Islam, menurut Armstrong, adalah agama yang unsur modernisme di dalamnya sudah mendahului zaman. Nabi Muhammad datang dengan segala prinsip demokratis. Muhammad adalah seorang jenius. Armstrong melansir bahwa ketika dalam dunia Islam tumbuh toleransi luar biasa, justru di Barat tengah bersemai intoleransi beragama dalam bentuk inkuisisi dan persekusi. "Kalangan tertentu di Eropa pernah memprotes melawan pembakaran novel Satanic Verses karya Salman Rushdie. Mereka lupa seolah-olah kebudayaan Katolik tidak pernah membakar buku yang mereka anggap bidah," kata Armstrong. Adalah salah juga menganggap Islam sebagai agama yang bersikap misigonis atau merendahkan perempuan. Justru Muhammad selalu mendorong agar perempuan berperan aktif dalam urusan-urusan ummah. Justru dalam Islam, menurut Armstrong, turun wahyu yang menyapa kaum perempuan. "Al-Quran cukup sering menyapa kaum wanita secara eksplisit, sesuatu yang jarang terjadi dalam kitab suci Yahudi maupun Nasrani," demikian tulis Armstrong. Adapun Taliban, menurut Armstrong, adalah suatu kasus penyimpangan.

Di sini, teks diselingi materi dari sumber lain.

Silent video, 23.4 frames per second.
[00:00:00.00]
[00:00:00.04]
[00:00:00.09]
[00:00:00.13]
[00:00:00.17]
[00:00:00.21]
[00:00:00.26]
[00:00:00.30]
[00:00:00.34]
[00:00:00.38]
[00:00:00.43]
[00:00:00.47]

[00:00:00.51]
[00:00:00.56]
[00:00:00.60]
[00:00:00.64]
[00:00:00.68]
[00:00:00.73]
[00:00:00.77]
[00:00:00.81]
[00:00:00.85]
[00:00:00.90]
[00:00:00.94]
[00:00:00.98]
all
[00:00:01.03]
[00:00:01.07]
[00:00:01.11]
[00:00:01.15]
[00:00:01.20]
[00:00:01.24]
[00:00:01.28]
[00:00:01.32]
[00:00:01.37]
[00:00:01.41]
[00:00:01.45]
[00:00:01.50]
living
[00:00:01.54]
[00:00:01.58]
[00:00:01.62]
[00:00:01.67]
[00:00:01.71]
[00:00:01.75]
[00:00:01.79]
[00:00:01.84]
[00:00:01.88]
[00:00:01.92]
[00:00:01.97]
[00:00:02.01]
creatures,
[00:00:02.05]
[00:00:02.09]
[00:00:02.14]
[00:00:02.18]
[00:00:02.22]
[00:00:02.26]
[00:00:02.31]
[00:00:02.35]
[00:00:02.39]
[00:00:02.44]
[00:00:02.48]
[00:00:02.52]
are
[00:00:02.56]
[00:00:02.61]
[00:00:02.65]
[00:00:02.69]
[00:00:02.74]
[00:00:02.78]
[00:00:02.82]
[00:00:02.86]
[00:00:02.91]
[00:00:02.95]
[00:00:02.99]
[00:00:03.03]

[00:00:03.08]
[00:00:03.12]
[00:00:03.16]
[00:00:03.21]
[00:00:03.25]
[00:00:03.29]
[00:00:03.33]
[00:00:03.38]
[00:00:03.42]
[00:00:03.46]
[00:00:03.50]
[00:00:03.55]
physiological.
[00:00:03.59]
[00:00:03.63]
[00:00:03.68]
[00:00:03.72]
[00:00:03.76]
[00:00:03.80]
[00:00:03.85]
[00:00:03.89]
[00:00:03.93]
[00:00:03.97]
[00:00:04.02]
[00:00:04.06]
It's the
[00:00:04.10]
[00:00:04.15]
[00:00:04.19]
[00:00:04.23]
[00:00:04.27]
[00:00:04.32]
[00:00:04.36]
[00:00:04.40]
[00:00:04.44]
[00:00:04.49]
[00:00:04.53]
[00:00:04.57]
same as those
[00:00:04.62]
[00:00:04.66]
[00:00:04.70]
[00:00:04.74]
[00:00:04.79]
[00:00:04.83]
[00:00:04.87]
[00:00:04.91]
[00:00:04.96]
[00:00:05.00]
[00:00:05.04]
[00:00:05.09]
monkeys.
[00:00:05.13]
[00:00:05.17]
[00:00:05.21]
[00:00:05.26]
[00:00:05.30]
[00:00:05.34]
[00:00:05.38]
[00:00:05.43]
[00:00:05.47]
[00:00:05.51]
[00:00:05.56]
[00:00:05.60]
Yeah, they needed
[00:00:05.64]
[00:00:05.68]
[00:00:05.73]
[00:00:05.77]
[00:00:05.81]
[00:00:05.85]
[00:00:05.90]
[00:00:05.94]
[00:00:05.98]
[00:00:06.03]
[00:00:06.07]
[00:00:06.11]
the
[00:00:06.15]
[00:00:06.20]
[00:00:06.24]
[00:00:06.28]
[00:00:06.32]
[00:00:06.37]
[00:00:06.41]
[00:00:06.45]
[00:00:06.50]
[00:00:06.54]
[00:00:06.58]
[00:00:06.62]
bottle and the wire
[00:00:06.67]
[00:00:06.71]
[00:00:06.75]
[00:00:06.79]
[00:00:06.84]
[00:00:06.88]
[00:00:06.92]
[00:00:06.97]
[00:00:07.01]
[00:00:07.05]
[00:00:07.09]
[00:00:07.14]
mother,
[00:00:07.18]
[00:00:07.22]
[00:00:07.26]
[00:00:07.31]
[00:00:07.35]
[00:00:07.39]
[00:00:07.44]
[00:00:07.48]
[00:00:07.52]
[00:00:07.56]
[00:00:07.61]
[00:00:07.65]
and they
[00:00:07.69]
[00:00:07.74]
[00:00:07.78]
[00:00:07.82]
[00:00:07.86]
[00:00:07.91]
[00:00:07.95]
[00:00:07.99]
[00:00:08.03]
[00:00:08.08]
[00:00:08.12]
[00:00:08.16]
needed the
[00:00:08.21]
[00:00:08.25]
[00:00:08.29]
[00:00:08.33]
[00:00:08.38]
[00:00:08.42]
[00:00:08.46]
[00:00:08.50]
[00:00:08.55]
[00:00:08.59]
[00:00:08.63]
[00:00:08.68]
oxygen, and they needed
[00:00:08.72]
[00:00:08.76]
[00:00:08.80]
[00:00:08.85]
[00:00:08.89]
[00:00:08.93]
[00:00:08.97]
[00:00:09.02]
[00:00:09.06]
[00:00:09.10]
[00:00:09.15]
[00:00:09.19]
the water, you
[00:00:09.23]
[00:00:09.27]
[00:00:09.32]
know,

Jadi, adakah Tuhan masih memiliki masa depan? Meski tidak berbicara eksplisit, Armstrong tampaknya berharap ini adalah pekerjaan rumah bagi teolog atau kaum agamawan mana pun agar tak henti-hentinya mencari gambaran Tuhan yang mampu menampung semangat pluralisme keberimanan. Mengubah gambaran Tuhan dan keilahian versi masa lalu yang terlalu abstrak, berjarak, dan sulit dihayati oleh masyarakat kini. Setiap individu sejatinya, bagi Armstrong, memiliki pengertian tentang Tuhan. Homo sapiens adalah homo religius. Tuhan adalah sesuatu yang personal. "Tuhan dalam pengertian Armstrong adalah portable God, Tuhan yang dapat dibawa ke mana-mana, setiap orang punya gambaran tentang Tuhan," demikian tutur Lutfhie Assyaukanie, aktivis yang kini menyerukan Islam liberal.

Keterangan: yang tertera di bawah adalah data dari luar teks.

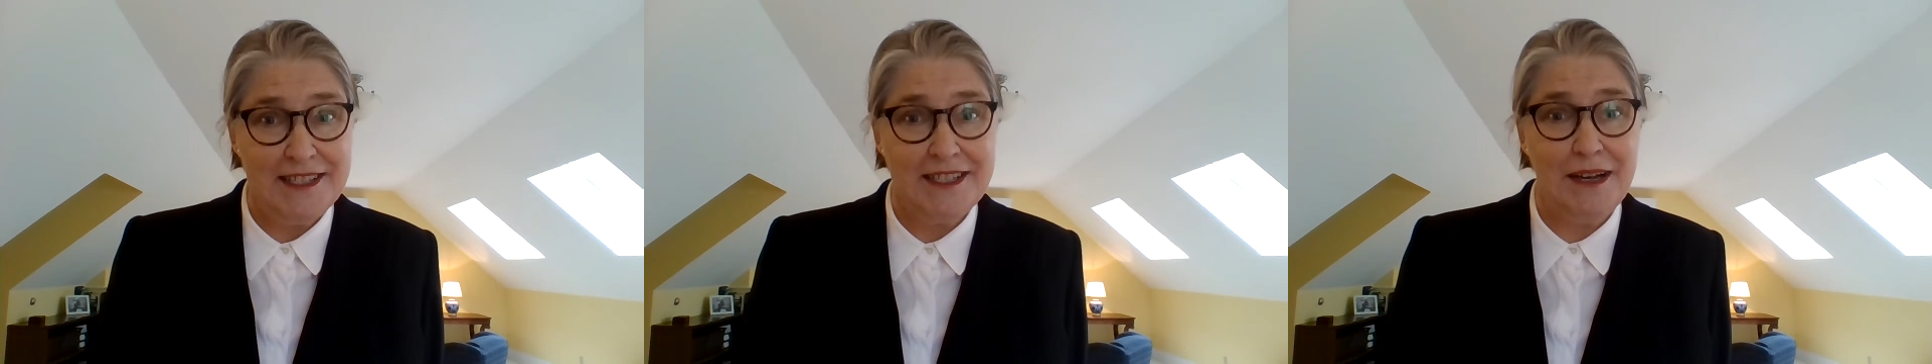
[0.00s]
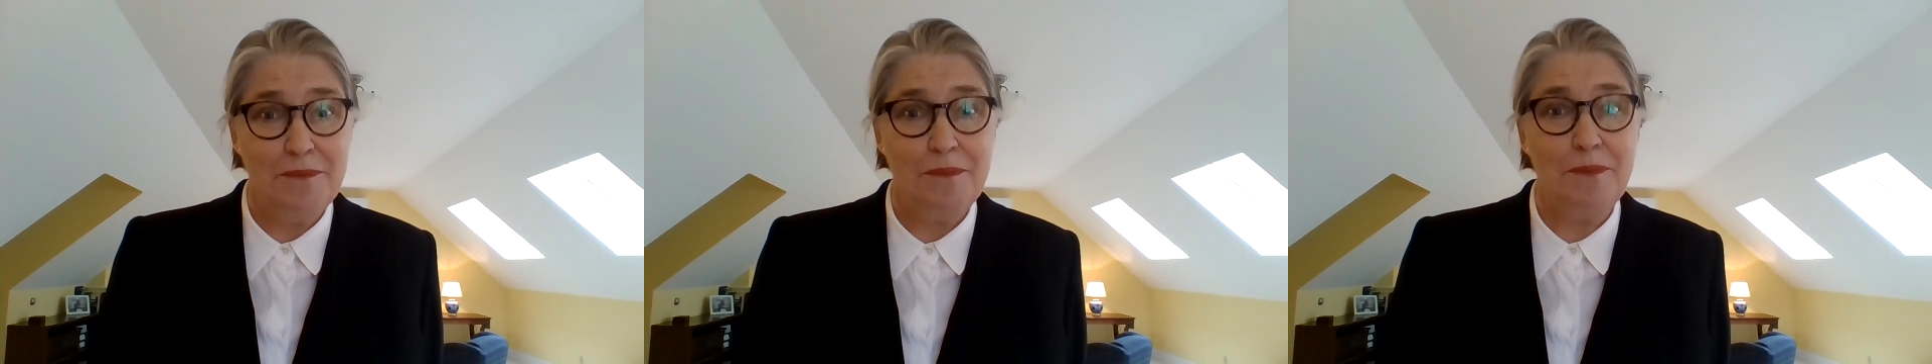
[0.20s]

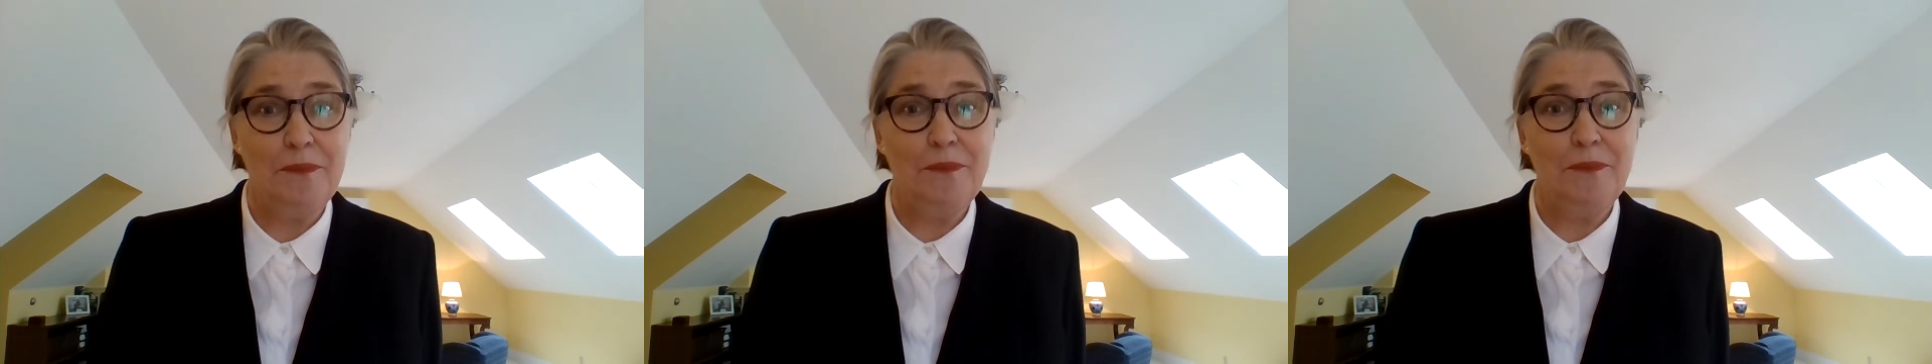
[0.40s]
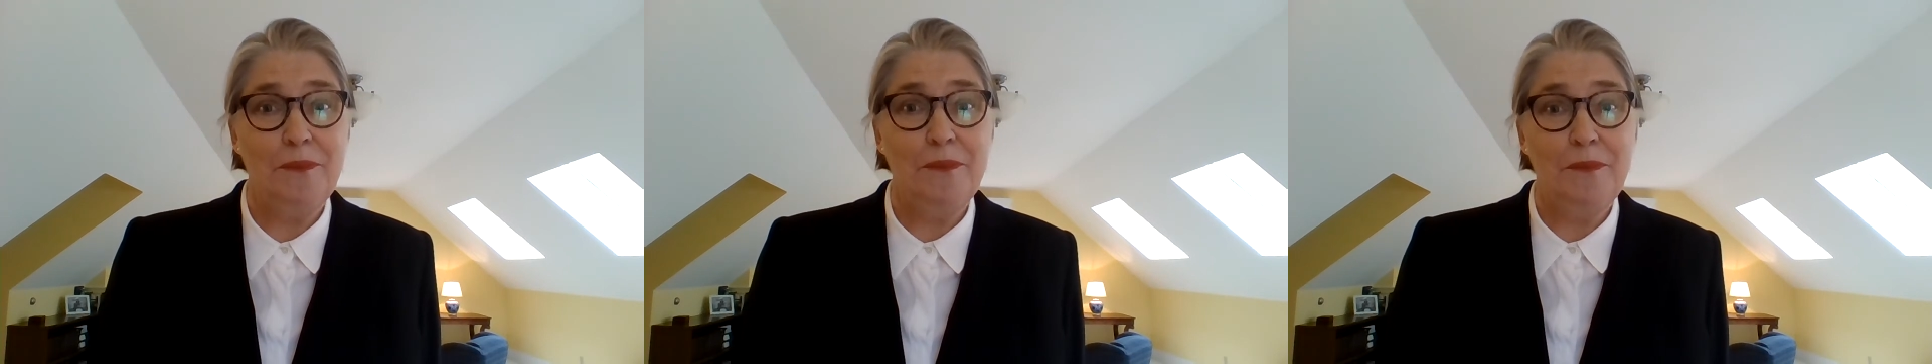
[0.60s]
up
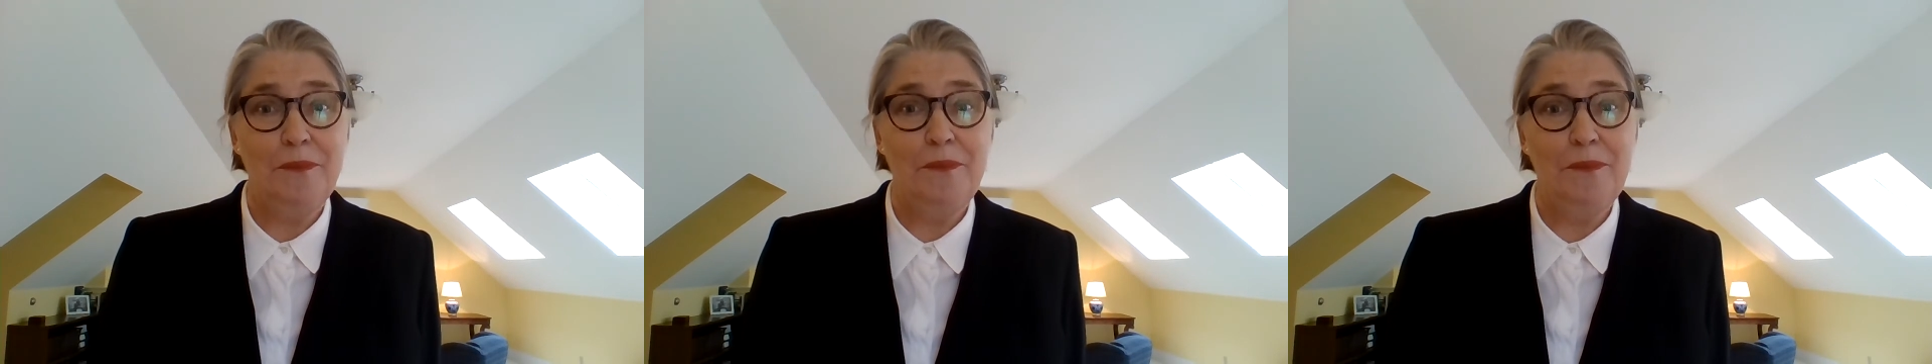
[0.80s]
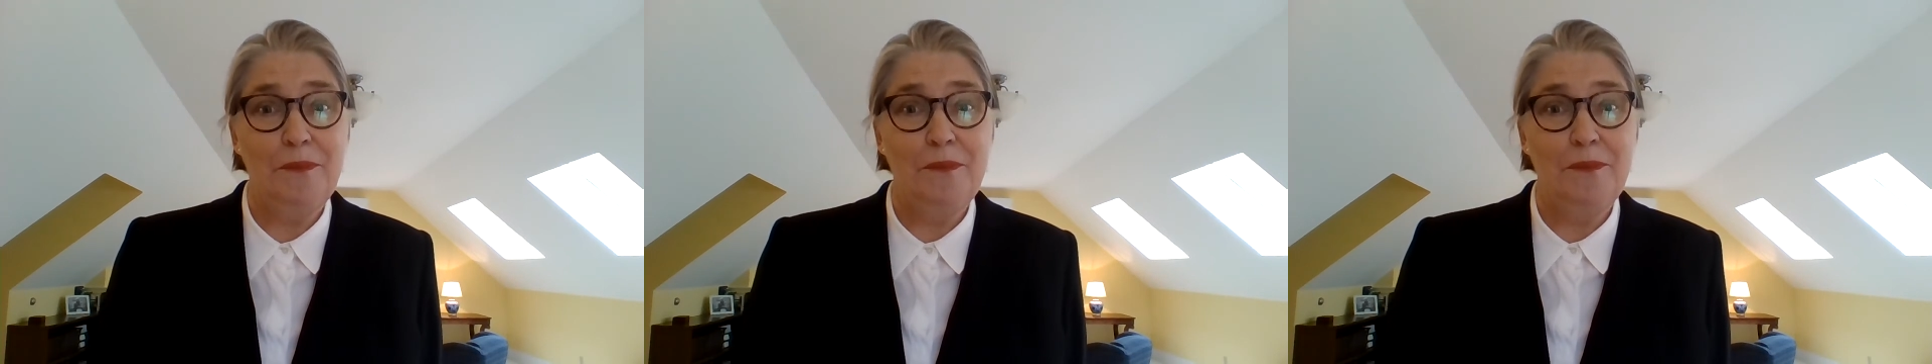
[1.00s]

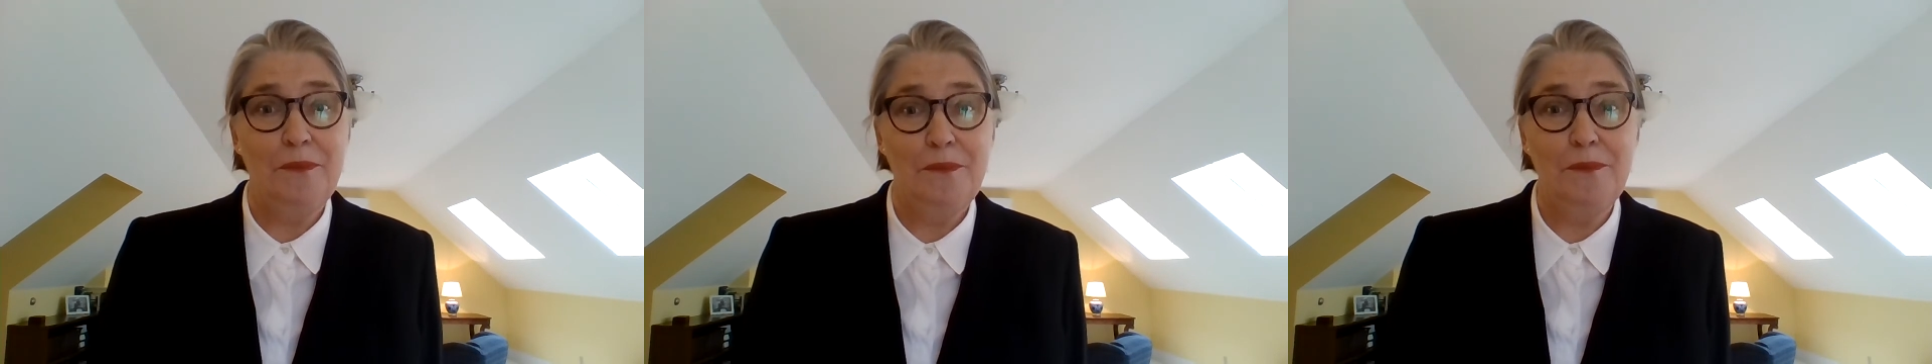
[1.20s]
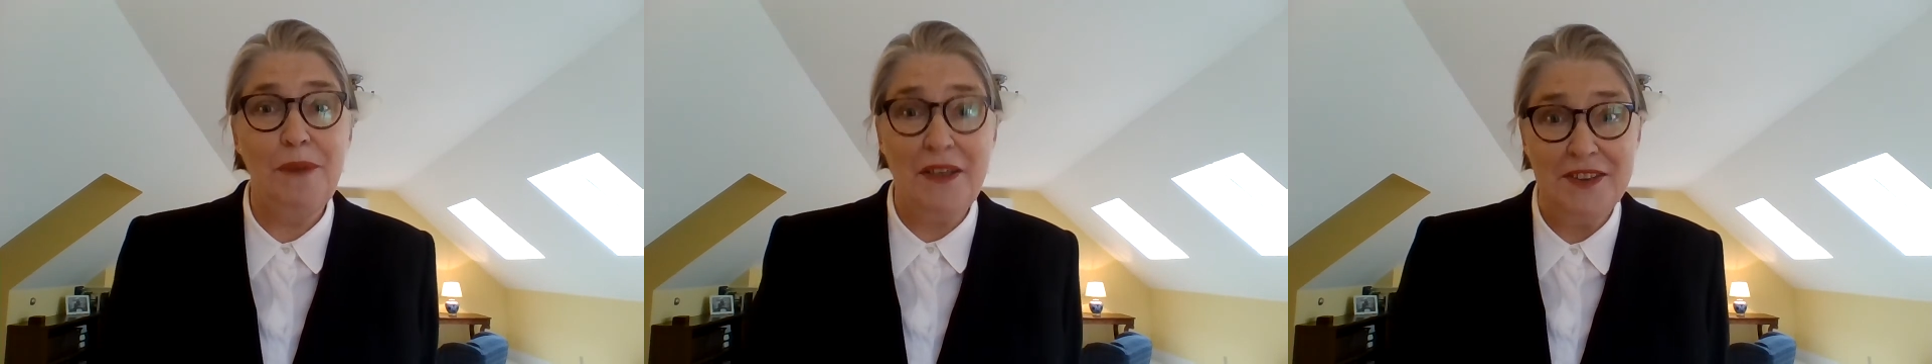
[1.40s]

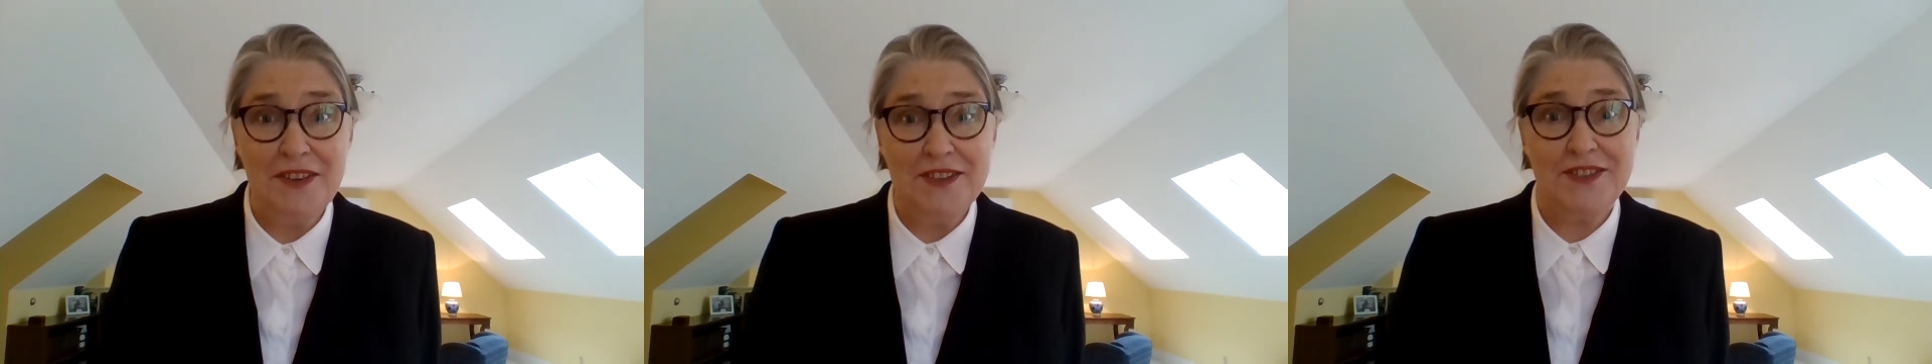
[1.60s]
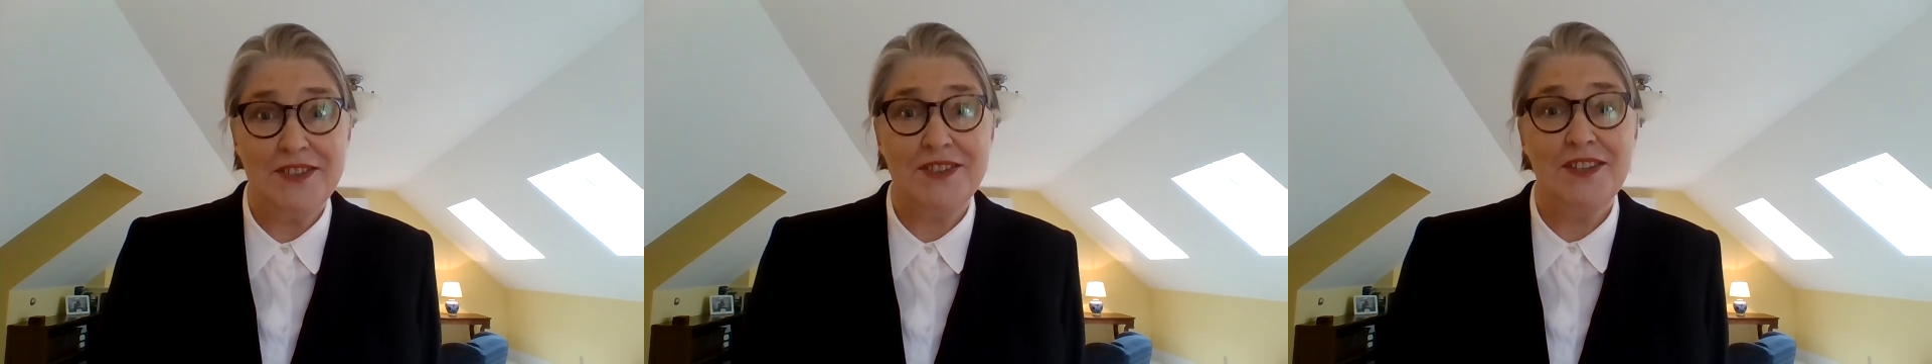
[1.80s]

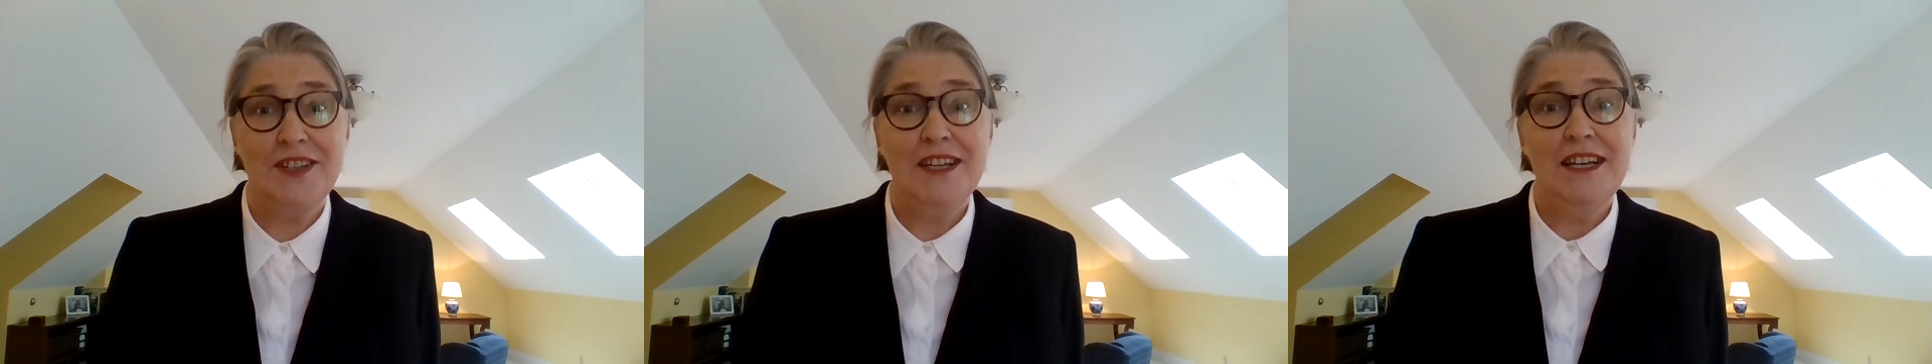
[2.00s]
mothers.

Pernah suatu kali dalam hidupnya, Armstrong beranggapan bahwa penampakan dan kekhusyukan yang dialami orang-orang suci dahulu tak lebih dari gangguan mental. Sebagai penderita epilepsi ia sering mengalami kilasan-kilasan, entah apa. "Beberapa tahun saya menderita efek halusinasi. Saya seperti orang gila. Saya merasa pengalaman suci para nabi semata pengalaman neurologis. Tapi kemudian saya sadar bahwa antara epilepsi dan pengalaman kudus adalah berbeda. Letak perbedaannya adalah pada perasaan keterharuan. Penampakan-penampakan neurologis tidak memiliki efek keterharuan," tutur Armstrong.
Kini kita tidak bisa mengalami mukjizat atau pewahyuan seperti itu. Tapi, menurut Armstrong, keterharuan ini masih dapat menjadi etos atau sikap dasar etika pluralisme. Jika kita mengamalkan perasaan haru atau empati pada hal apa pun tiap hari, itu membuka pintu apresiasi dan toleransi menyelami berbagai jenis "penghayatan pribadi" setiap orang. Bagi Armstrong, tak menjadi soal seorang kemudian memilih "beragama dua" menjadi misalnya Christian Buddhist atau Jewish Buddhist. Seorang penulis menyebut Karen Armstrong adalah seorang ateis yang saleh, suatu istilah yang ter-dengar paradoks. Tapi mungkin saja itu benar.